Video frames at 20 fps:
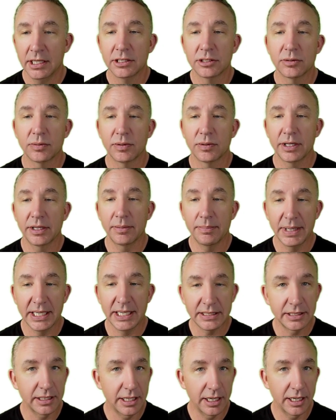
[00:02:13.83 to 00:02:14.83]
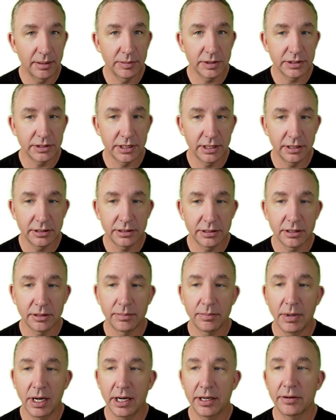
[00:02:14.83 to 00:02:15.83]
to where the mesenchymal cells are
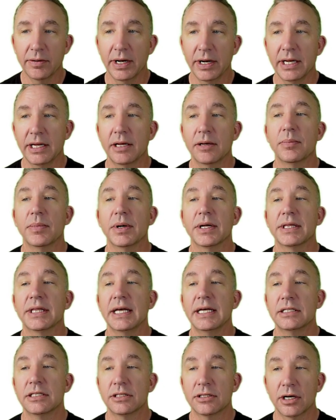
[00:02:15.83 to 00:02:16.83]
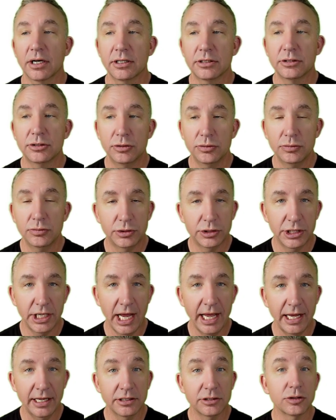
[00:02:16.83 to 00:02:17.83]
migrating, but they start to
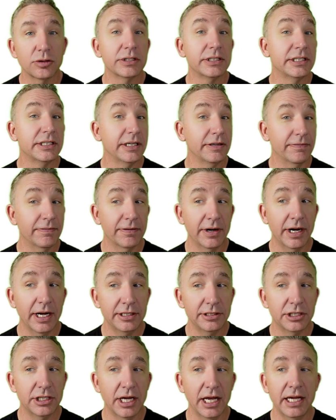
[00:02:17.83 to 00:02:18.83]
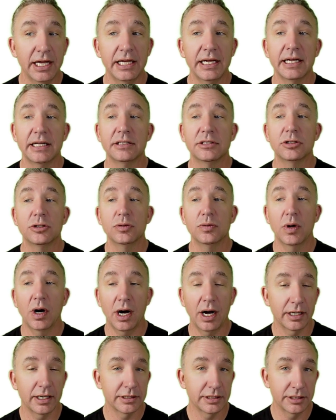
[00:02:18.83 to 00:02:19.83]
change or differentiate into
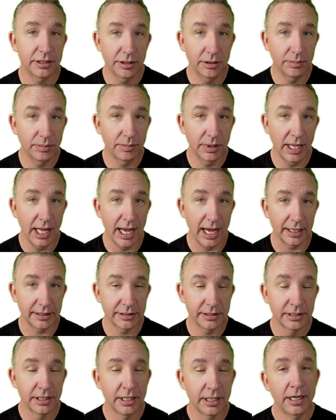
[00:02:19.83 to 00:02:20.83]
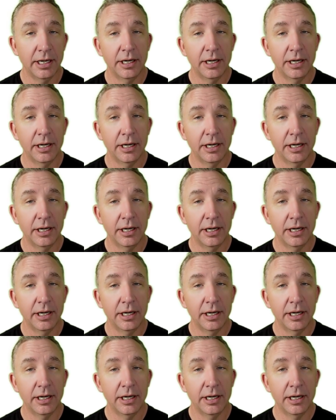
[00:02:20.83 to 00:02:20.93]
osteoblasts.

-----

→ WHAT IS EXPECTED: Where a picture appears, skip it; repeat everything else in the data exactly.

→ ANSWER:
Video frames at 20 fps:
[00:02:13.83 to 00:02:14.83]
[00:02:14.83 to 00:02:15.83]
to where the mesenchymal cells are
[00:02:15.83 to 00:02:16.83]
[00:02:16.83 to 00:02:17.83]
migrating, but they start to
[00:02:17.83 to 00:02:18.83]
[00:02:18.83 to 00:02:19.83]
change or differentiate into
[00:02:19.83 to 00:02:20.83]
[00:02:20.83 to 00:02:20.93]
osteoblasts.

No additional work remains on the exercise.